Greetings from sunny Florida! Please accept my apologies for lack of blogging–Tuesday was spent scrambling to wrap up all of my work before vacation, and now that I’m here, there’s been someone constantly talking to me every moment, which is less than conducive to blogging! 😉
This Sunday, I’m running my fifth half marathon in Miami with Paula and Michelle. Unlike every other half I’ve run, I didn’t train specifically for this race. Of course, I’m training for a full marathon in April, but this was kind of a last minute decision.
Despite the fact that I’m definitely in shape to run it, and I’ve run plenty of races before, I still feel jittery about it. I’m not sure exactly why I’m doubting myself right now, but for some reason, running a race on Sunday suddenly feels like a horrible idea.
I had jitters before my last half, too, but in an excited kind of way. This feels more like nerves–or, to be more specific, fear. That and the fact that over the last few weeks, I’ve been sore, which makes me think I’m already overtraining for the marathon. I thought at first that maybe it was just the extra strength training I’ve been doing, but I laid off this week, and my legs are still pretty achy.
Besides all that, I’ve just been feeling “off” lately. I can’t put my finger on it, but my body just isn’t right. My stomach has been bugging me, I feel dehydrated, I’m generally just not operating at fully capacity. Then there was my fall earlier this week–not that I fell as hard as I usually do, but I think it’s messing with my head.

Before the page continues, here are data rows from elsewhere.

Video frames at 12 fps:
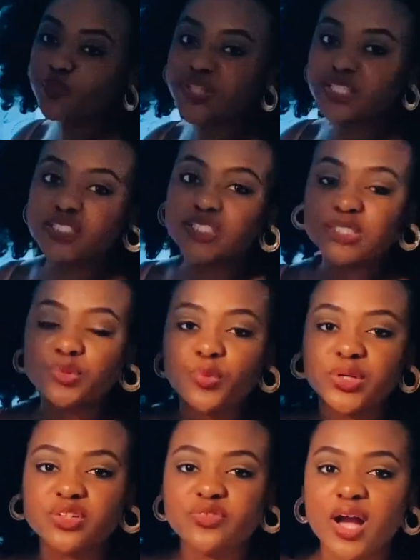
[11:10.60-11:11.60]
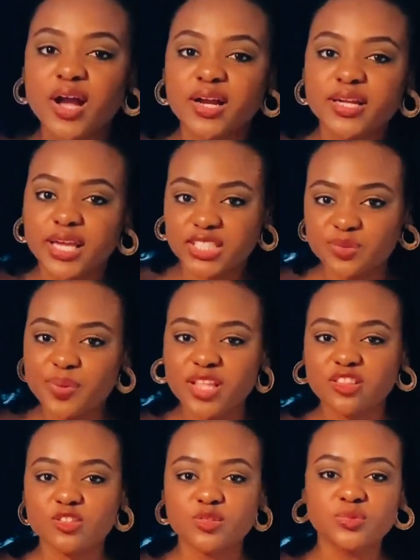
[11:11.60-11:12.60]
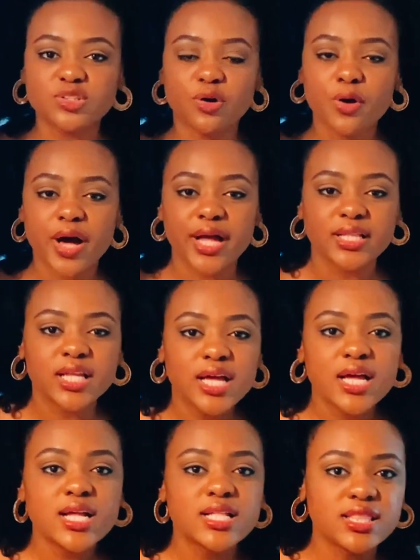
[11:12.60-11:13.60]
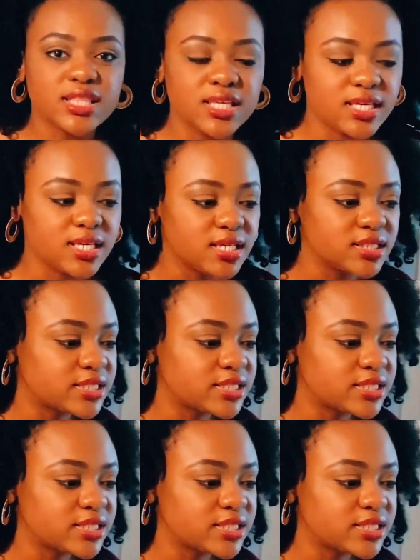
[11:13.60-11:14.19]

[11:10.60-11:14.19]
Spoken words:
But this is one of our guest bathrooms on the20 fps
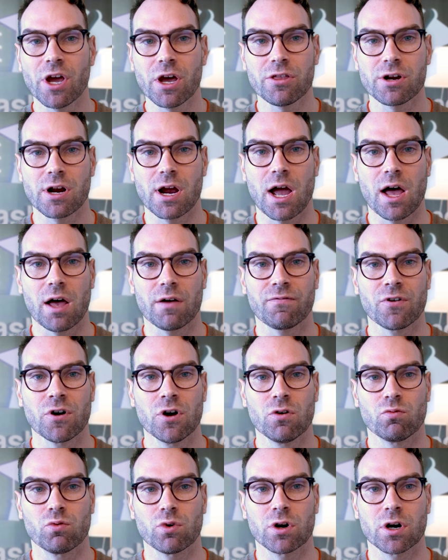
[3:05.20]
other half
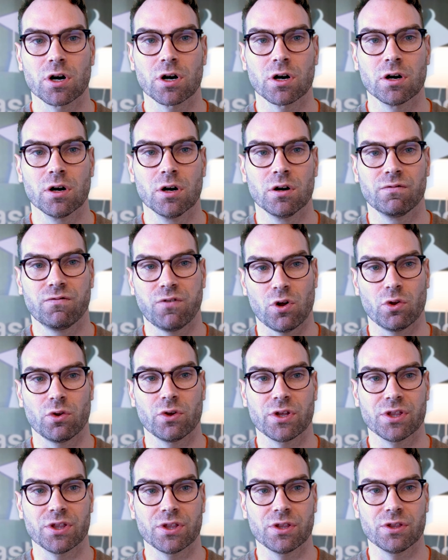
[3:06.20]
were
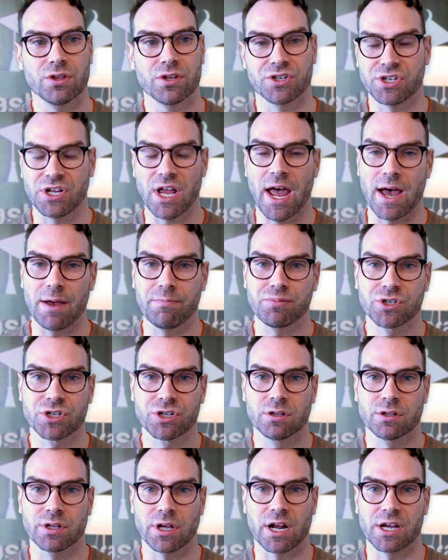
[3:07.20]
following the
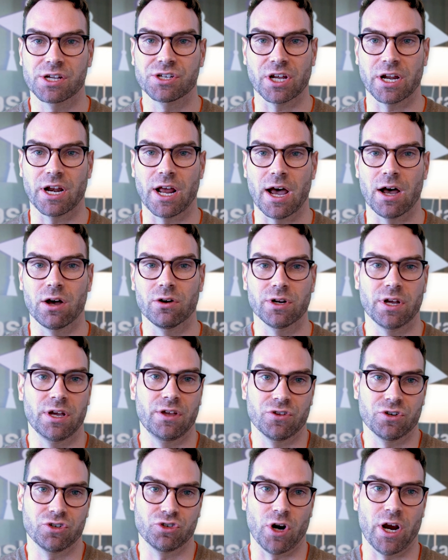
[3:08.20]
steps that I set out
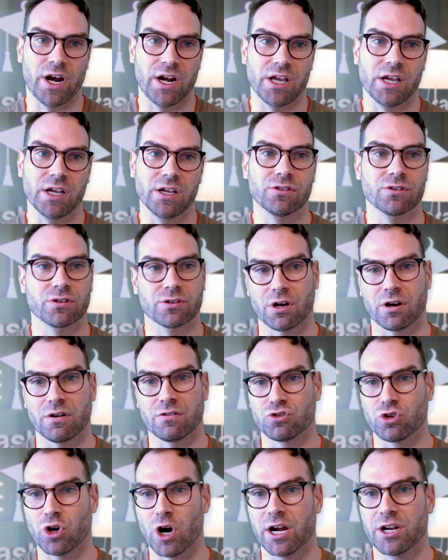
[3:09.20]
in the training, the kind of
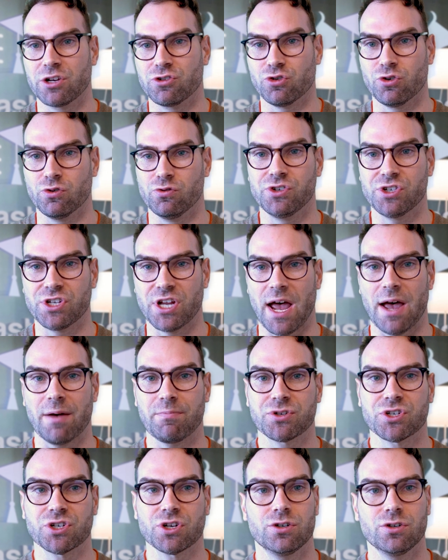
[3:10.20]
tried and true
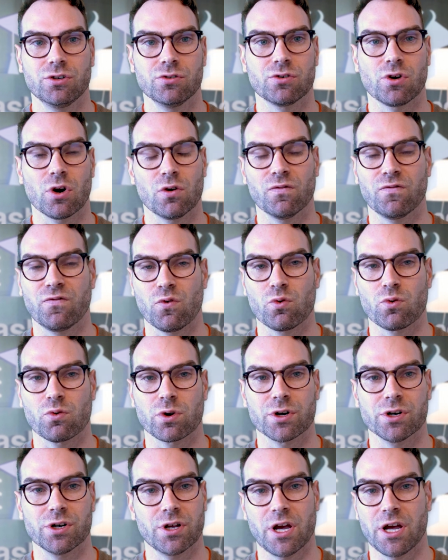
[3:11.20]
steps to go
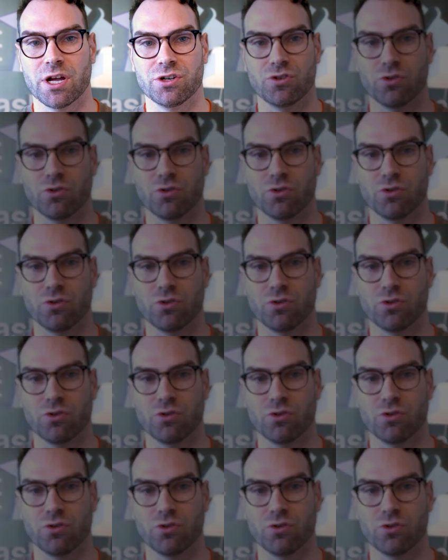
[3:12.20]
forward and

Oh, and I thought it would be a good idea to climb a fence this morning, so my hands are all scratched up from that. As in, blood running down my wrist during my run–bull in a china shop, I tell ya.
I’m sure everything will be fine.
I’ll have a really bad race . . .
I don’t want that to happen, but I’m mentally preparing myself for it, just in case.
On the bright side, this afternoon, I’m going to the beach. So there’s that. 🙂
Does anyone else get anxious before every single race? Or am I alone in this particular facet of my craziness???